**Exercise material:**

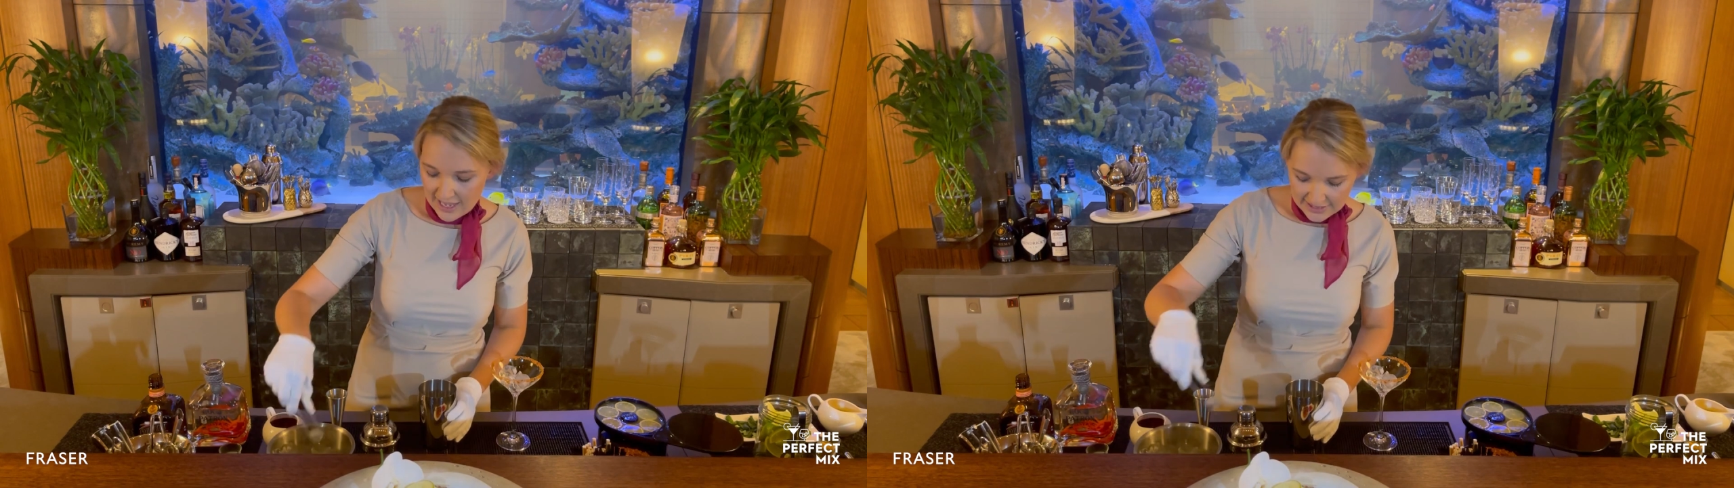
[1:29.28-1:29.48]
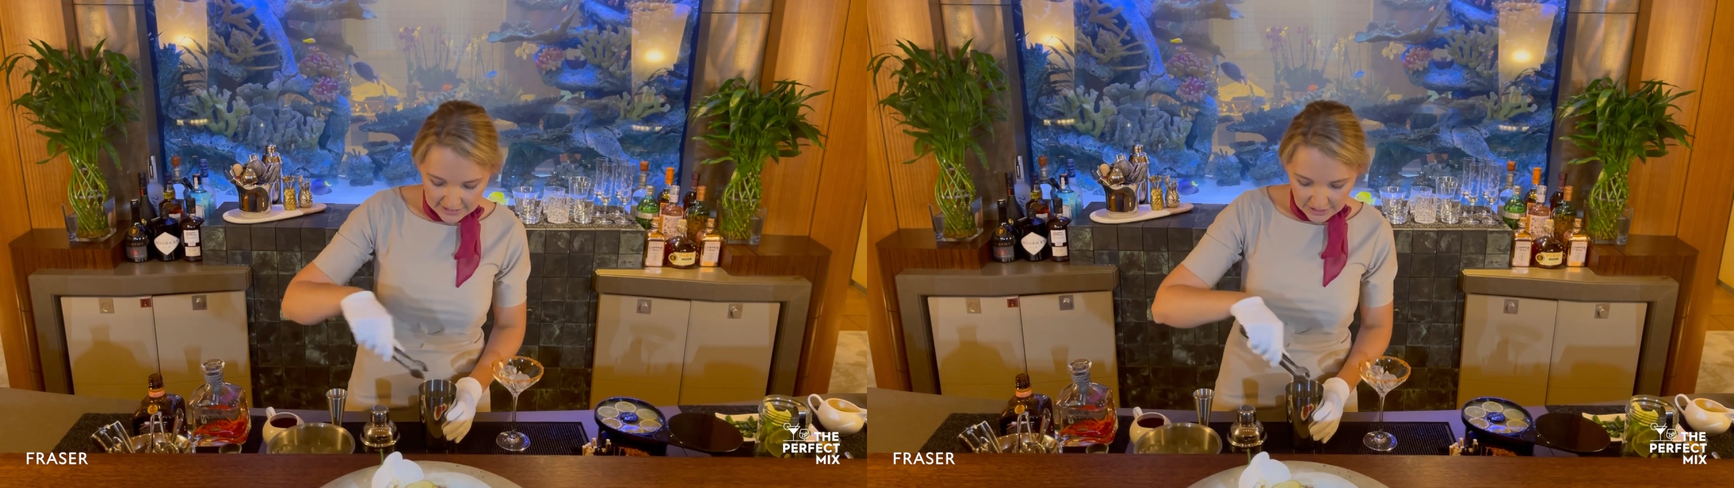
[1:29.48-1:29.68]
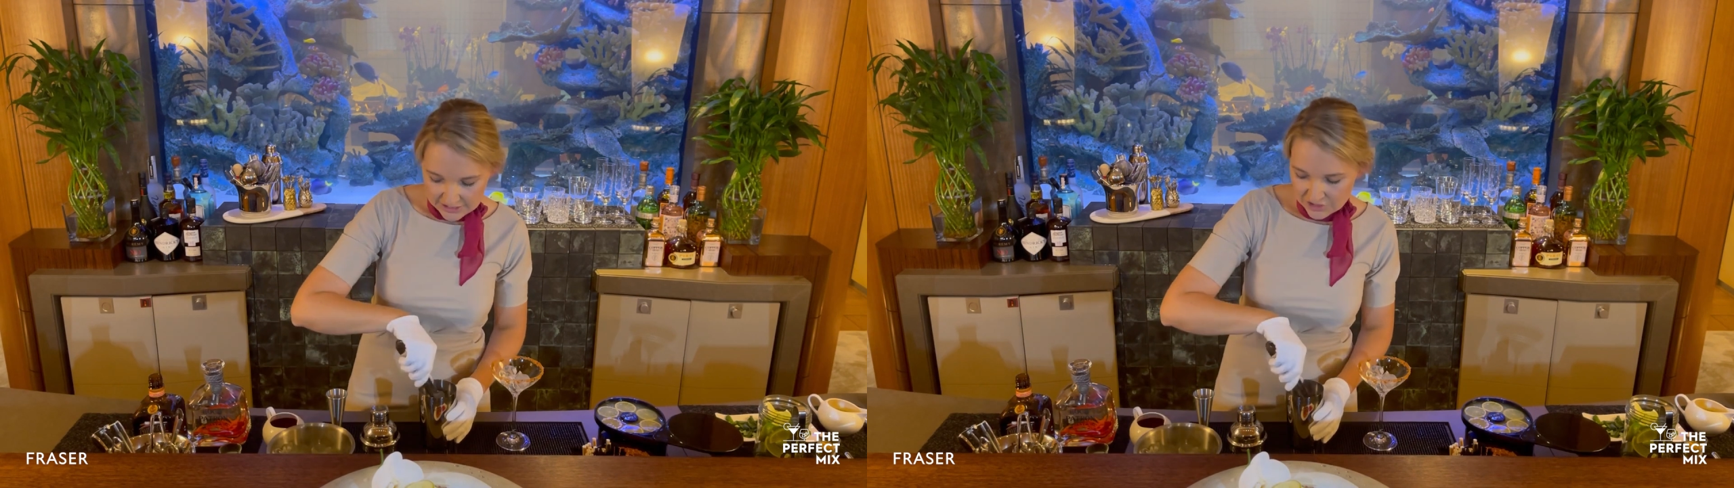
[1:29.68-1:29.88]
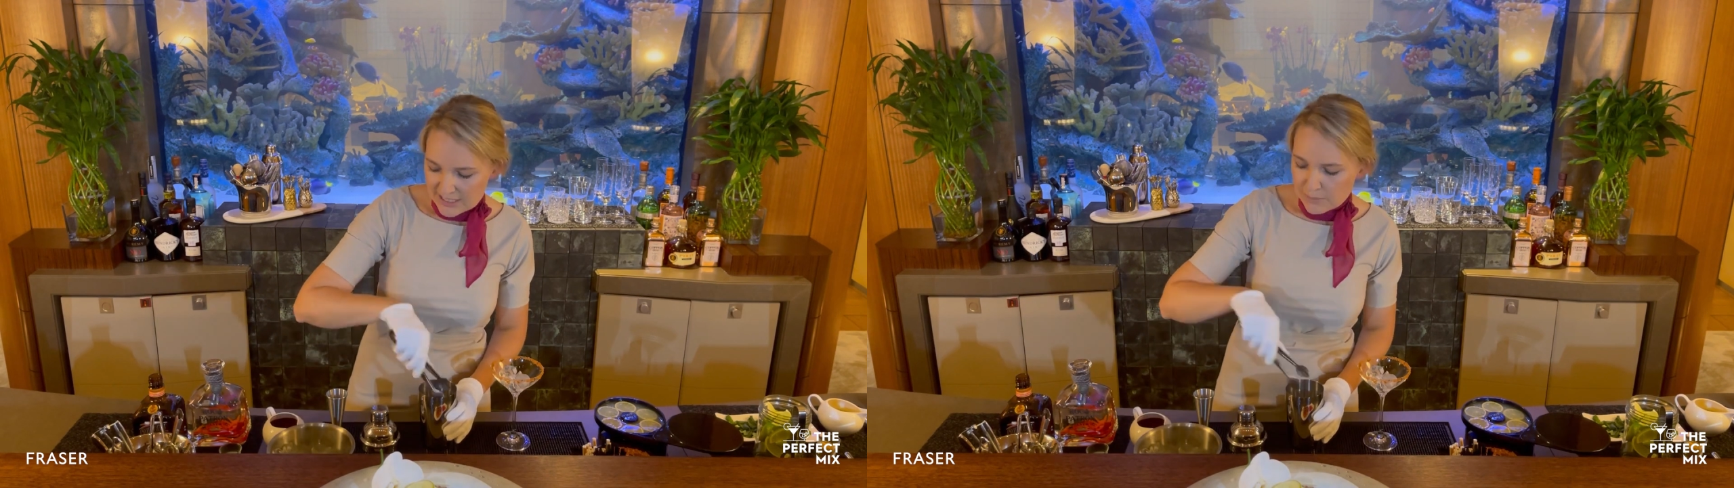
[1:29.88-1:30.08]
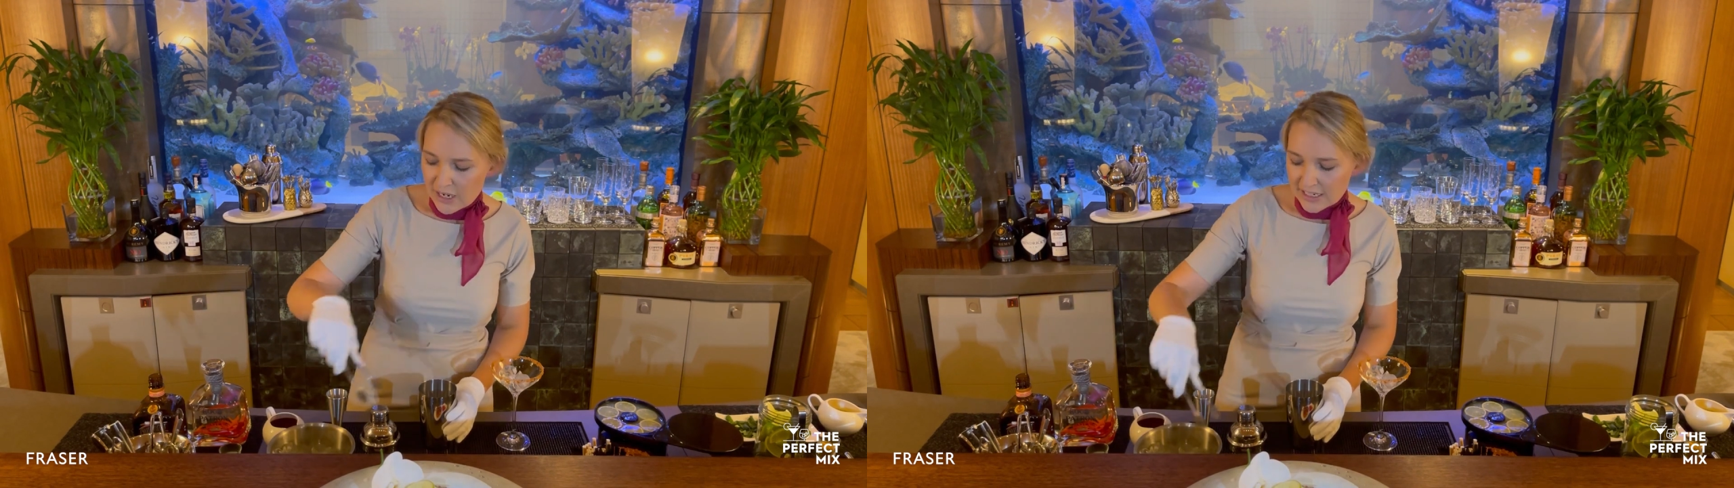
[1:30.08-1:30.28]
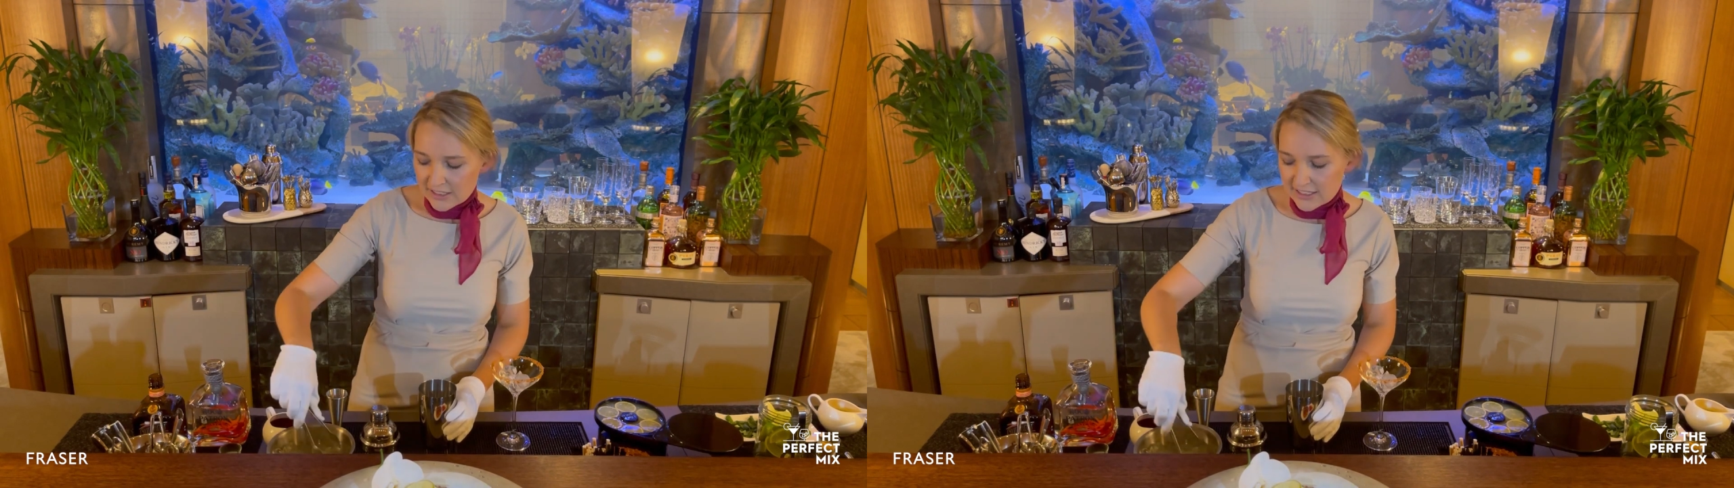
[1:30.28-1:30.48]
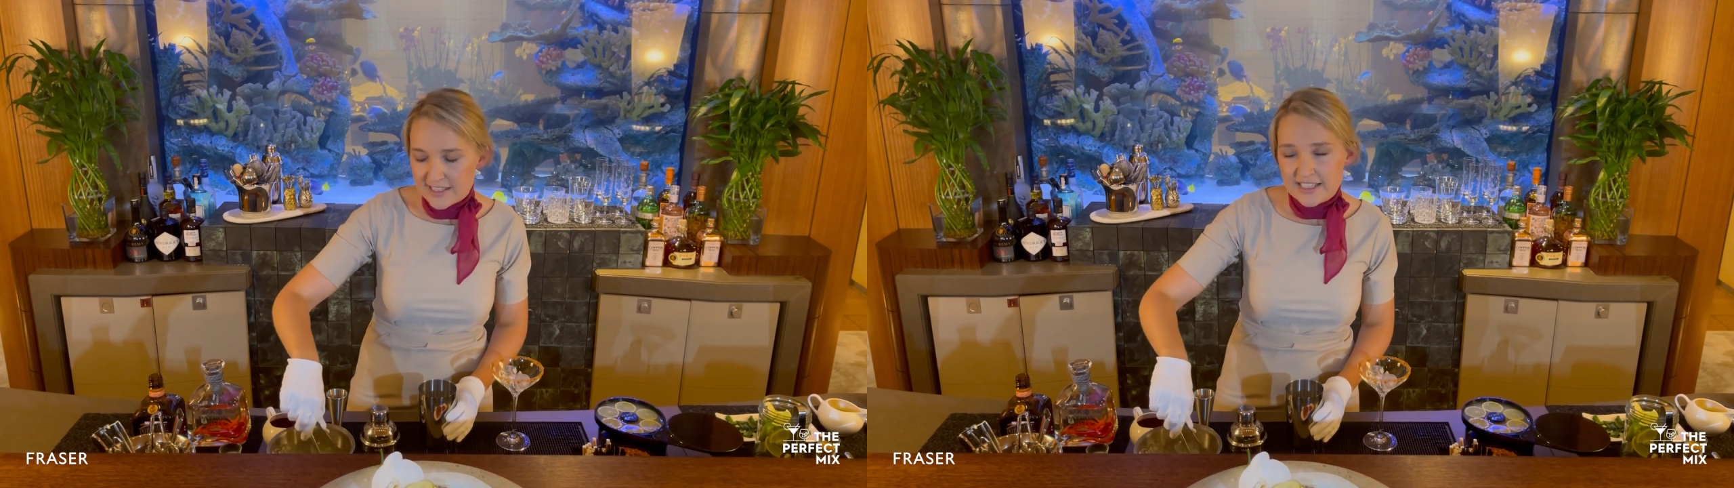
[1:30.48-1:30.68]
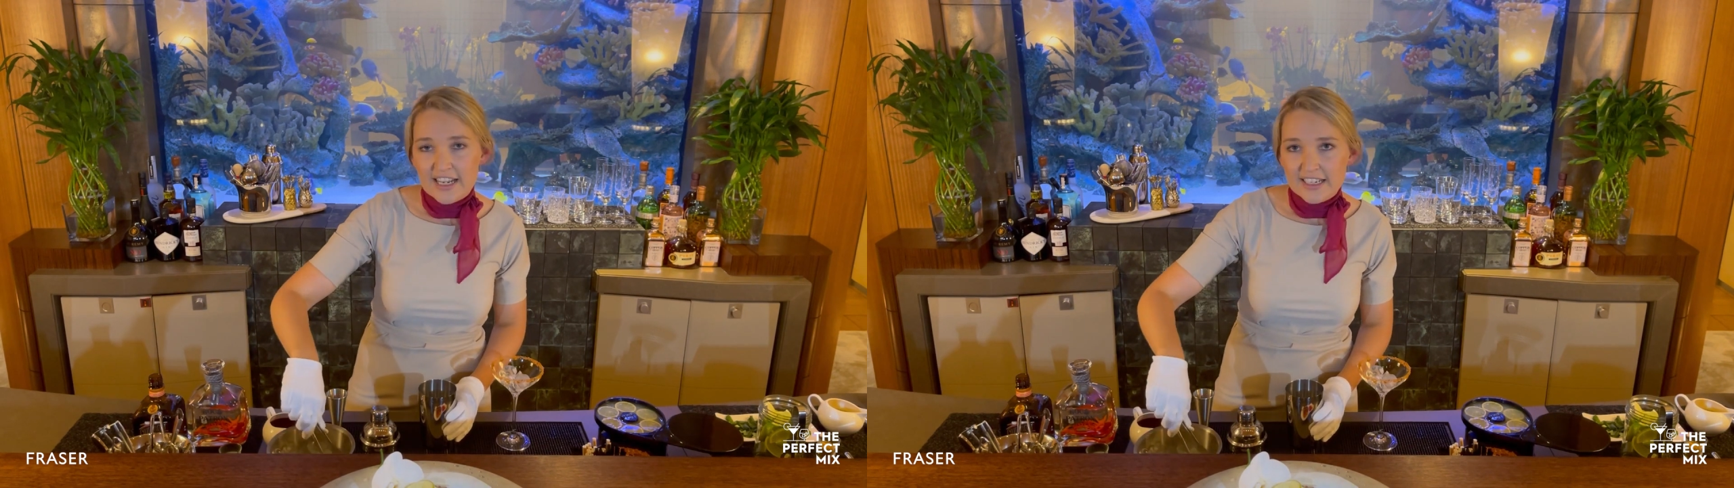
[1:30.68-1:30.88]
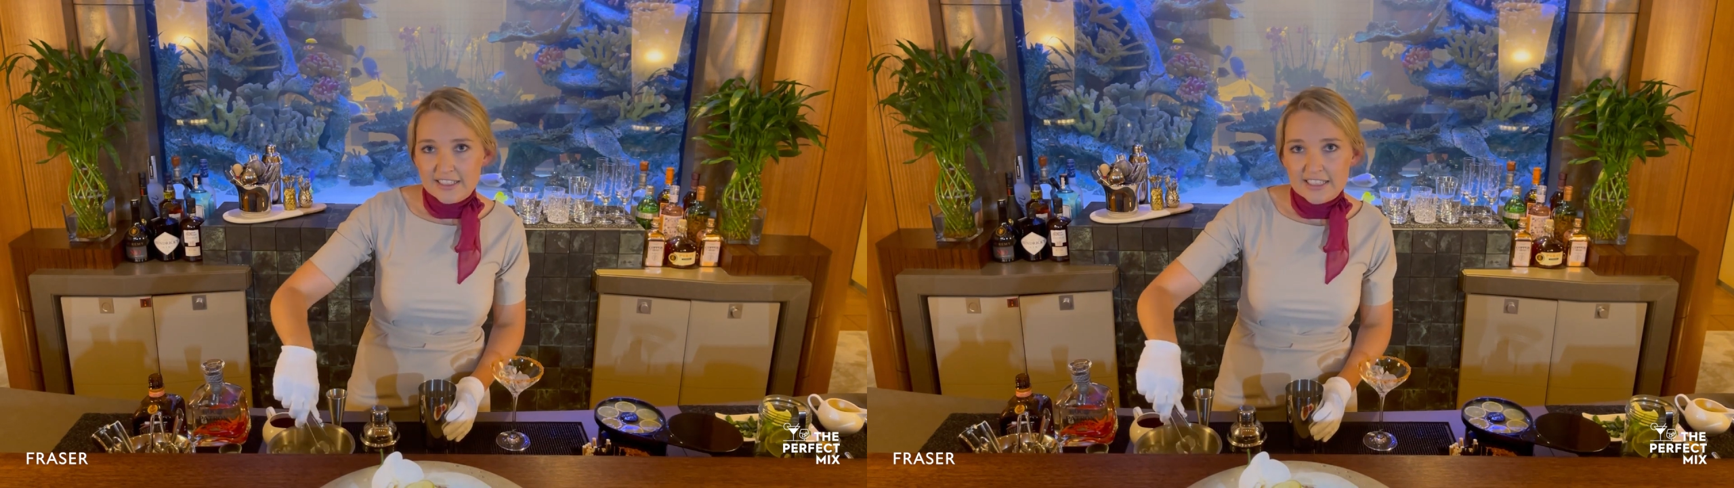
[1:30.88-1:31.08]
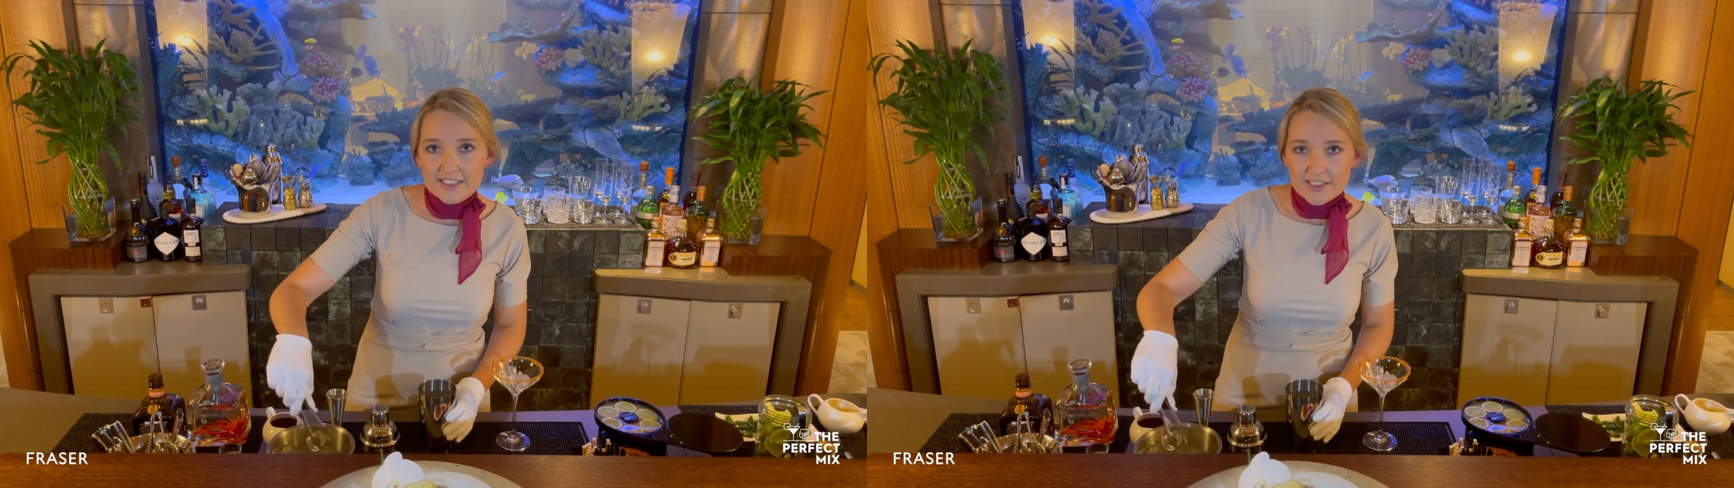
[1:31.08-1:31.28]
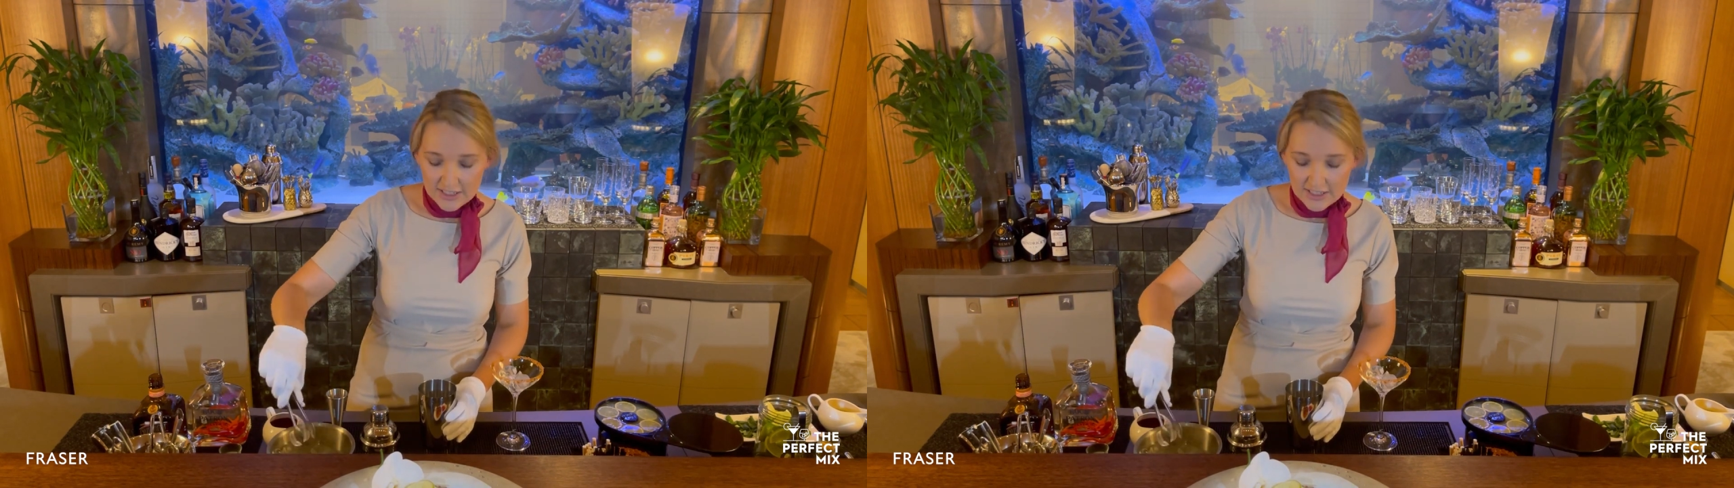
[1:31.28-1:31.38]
And then you can just muddle it slightly so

**What is required:**
Go through the entries above and print each one exactly, minus the pictures.

**Result:**
[1:29.28-1:29.48]
[1:29.48-1:29.68]
[1:29.68-1:29.88]
[1:29.88-1:30.08]
[1:30.08-1:30.28]
[1:30.28-1:30.48]
[1:30.48-1:30.68]
[1:30.68-1:30.88]
[1:30.88-1:31.08]
[1:31.08-1:31.28]
[1:31.28-1:31.38]
And then you can just muddle it slightly so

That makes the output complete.